• INFORMATION PROVIDED:
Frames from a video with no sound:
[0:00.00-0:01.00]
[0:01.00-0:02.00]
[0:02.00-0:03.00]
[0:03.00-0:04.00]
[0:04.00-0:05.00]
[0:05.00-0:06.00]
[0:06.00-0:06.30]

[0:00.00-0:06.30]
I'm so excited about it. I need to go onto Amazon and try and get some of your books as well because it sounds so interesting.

• WORK REQUEST: Return the material in full, restating each entry word for word.

• RESPONSE TO THIS EXERCISE:
Frames from a video with no sound:
[0:00.00-0:01.00]
[0:01.00-0:02.00]
[0:02.00-0:03.00]
[0:03.00-0:04.00]
[0:04.00-0:05.00]
[0:05.00-0:06.00]
[0:06.00-0:06.30]

[0:00.00-0:06.30]
I'm so excited about it. I need to go onto Amazon and try and get some of your books as well because it sounds so interesting.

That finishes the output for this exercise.